Allow me to suggest strongly the use of puppet for that- not because access cannot be provided, but because deploying the steps to puppet will leave a trail of what is done, so it can later be improved/automated and properly maintained. If access is just granted, custom solutions tend to be forgotten and become unmaintained/abandoned. For example, running scripts from mwmaint is far from ideal- most ones that run for over a week should be puppetized for accountability. For example, in your case, if your plan is to setup a cron and a script to run, puppet is the right way to deploy it (even if it is a quick and dirty one for a specific solution).

Please ignore me if I am misunderstanding what you want to do.

@jcrespo Right, obviously this would end up in puppet if it were something that we were going to do as more than a one-off. But even when putting something in to puppet, not being able to see whether it's working right is awkward at best, and actively counterproductive at worst. All I'm asking for is the access that I need to be able to do that.

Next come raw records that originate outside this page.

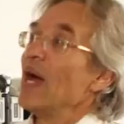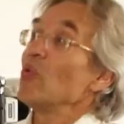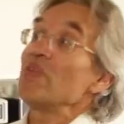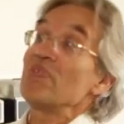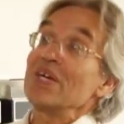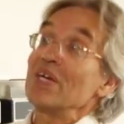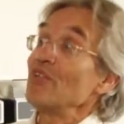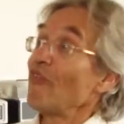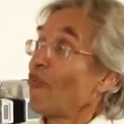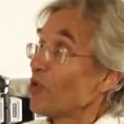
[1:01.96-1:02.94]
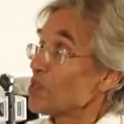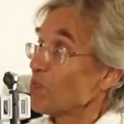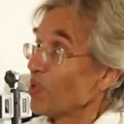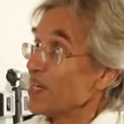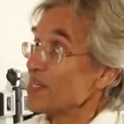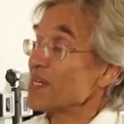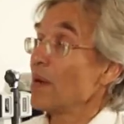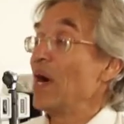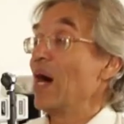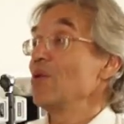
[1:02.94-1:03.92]
And we think in the first place
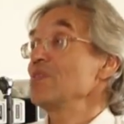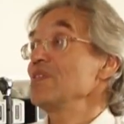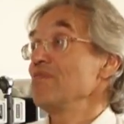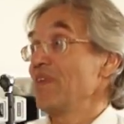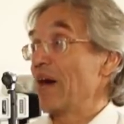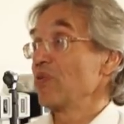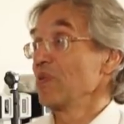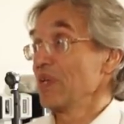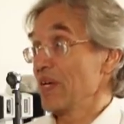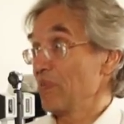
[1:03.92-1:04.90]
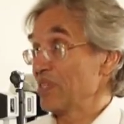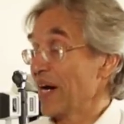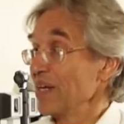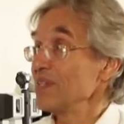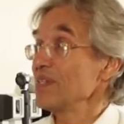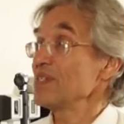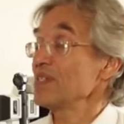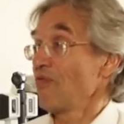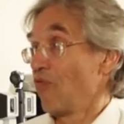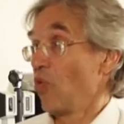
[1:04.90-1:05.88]
about the viral
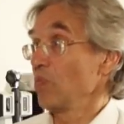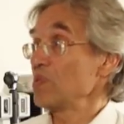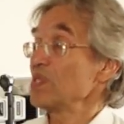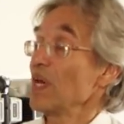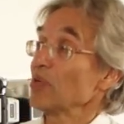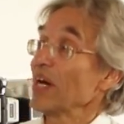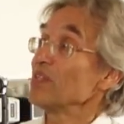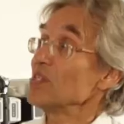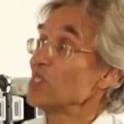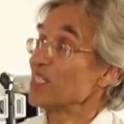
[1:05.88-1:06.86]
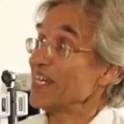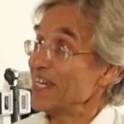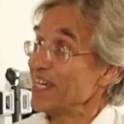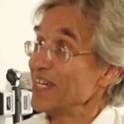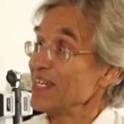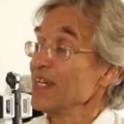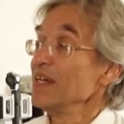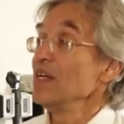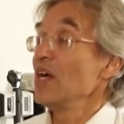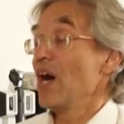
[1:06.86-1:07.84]
hepatitis forms, the hepatitis A
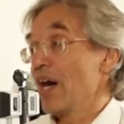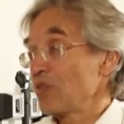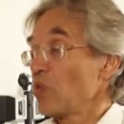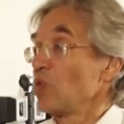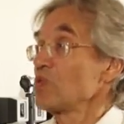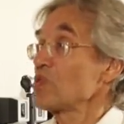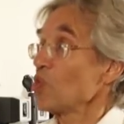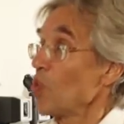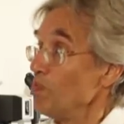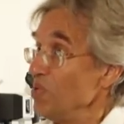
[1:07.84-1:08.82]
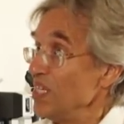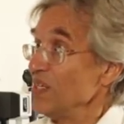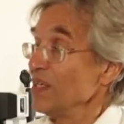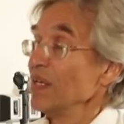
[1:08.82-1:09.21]
and also B,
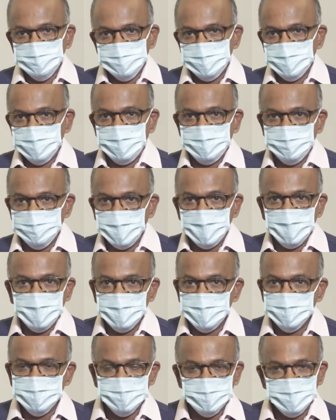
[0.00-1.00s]
taken
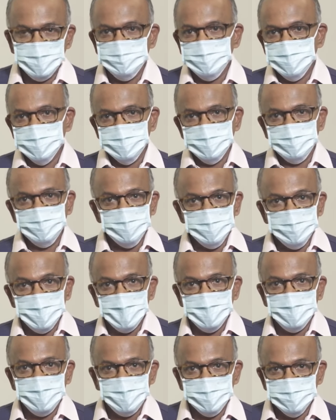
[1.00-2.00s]
by that person who
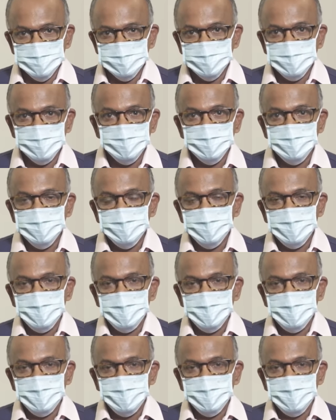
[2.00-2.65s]
made the original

bd808 added subscribers: Bstorm, bd808.

@Bstorm can you work with @Imarlier to get him access to labstore1006/7 (this may require a new user security role for these hosts) and show him where to put things so that the dumps.wikimedia.org vhost can serve them up?

@Imarlier do you need sudo or just login access to the server? Also, should everyone in the perf-team group be included in that?

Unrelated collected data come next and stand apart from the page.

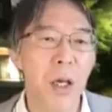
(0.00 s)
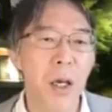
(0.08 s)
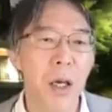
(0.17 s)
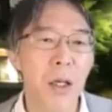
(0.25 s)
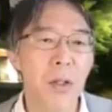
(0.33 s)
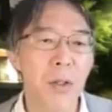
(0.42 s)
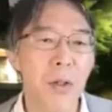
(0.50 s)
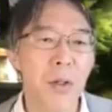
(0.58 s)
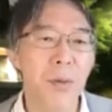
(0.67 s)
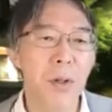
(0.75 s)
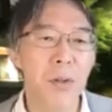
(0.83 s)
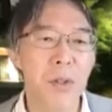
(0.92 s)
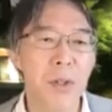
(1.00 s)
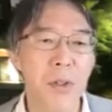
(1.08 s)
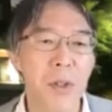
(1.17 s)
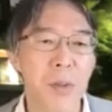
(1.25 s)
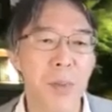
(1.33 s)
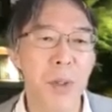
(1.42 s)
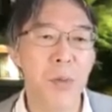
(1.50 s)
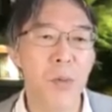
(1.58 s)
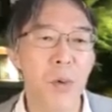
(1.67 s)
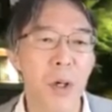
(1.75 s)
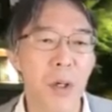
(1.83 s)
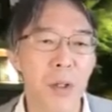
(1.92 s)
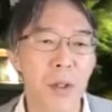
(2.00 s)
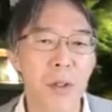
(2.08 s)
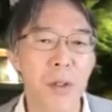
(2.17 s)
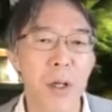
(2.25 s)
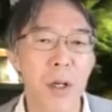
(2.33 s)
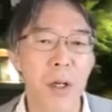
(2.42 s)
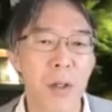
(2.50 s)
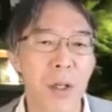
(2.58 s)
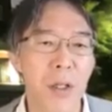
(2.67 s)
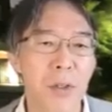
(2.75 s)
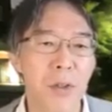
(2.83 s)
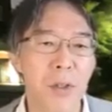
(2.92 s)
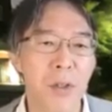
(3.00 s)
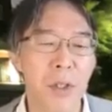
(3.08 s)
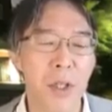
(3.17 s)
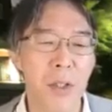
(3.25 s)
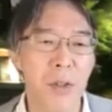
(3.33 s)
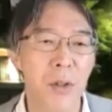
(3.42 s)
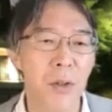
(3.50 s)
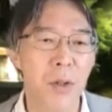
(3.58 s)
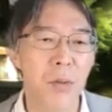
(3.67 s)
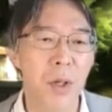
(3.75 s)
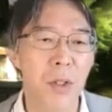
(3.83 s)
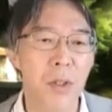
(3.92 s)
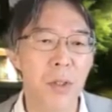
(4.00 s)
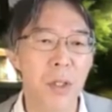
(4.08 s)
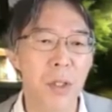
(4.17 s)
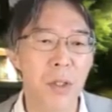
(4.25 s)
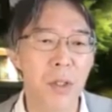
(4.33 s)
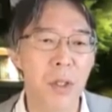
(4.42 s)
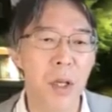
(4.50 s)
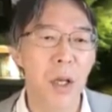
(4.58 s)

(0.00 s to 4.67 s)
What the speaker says: And if you consider spin 1, the answer is yes. OK, what is this?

Change 451394 had a related patch set uploaded (by Arturo Borrero Gonzalez; owner: Arturo Borrero Gonzalez):
[operations/puppet@production] dumps: give access to perf-team

https://gerrit.wikimedia.org/r/451394

@Bstorm I'd say all of perf-team should be added.

As for sudo, without knowing more about how the box is set up it's hard for me to say for sure, but I'm guessing that it would be helpful. In particular, being able to CRUD files within the dumps vhost (or at least a subpath thereof) would be necessary.

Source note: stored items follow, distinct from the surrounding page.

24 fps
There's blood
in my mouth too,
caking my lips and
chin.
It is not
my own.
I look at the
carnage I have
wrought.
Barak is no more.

In that case I'll merge the patch we figured was probably the right answer here. Since the web function can move between the two servers for failover, we are giving access to both labstore1006 and 7.

Change 451394 merged by Bstorm:
[operations/puppet@production] dumps: give access to perf-team

https://gerrit.wikimedia.org/r/451394

Ok, you are good-to-go on access. The dumps are served out of /srv/dumps/xmldatadumps/public to the web.

This is also an NFS server, since they both have that role to different clients. Be gentle. Our NFS servers are an excellent source of icinga pages, in general. 😅

Perfect -- I'm in! And I shall be exceedingly kind to these boxes :-)

Thanks much.

Imarlier assigned this task to Bstorm.

So.. just to understand for myself.. the sitemaps.wikimedia.org site is hosted on misc_static_sites and not dumps servers or these labs servers now besides this?

@Dzahn sitemaps.wikimedia.org is hosted on misc_static_sites.

Dumps servers would not work because the production front-end Varnish servers need to be able to directly route to the host where sitemaps live, and that couldn't happen if they were on dumps. I presume the same would be true with any other lab servers due to network security policies, but that's not an area I know a ton about.

any other lab servers due to network security policies

Ok thanks, honestly i don't understand how it is/was related to labs at all.

I do understand that Varnish needs to be in front of it and i saw the list of requirements on T202910#4538651.

Those are all fulfilled by using the existing releases-servers and they are already made for uploads of files.

Let me try to resolve all of that as part of T202910.

So technically this access here is not needed and maybe should be reverted for good measure if it's not used?

I think that's a good idea, personally. I'll roll it on back.
https://gerrit.wikimedia.org/r/c/operations/puppet/+/455902

Unless we have any objections soonish :)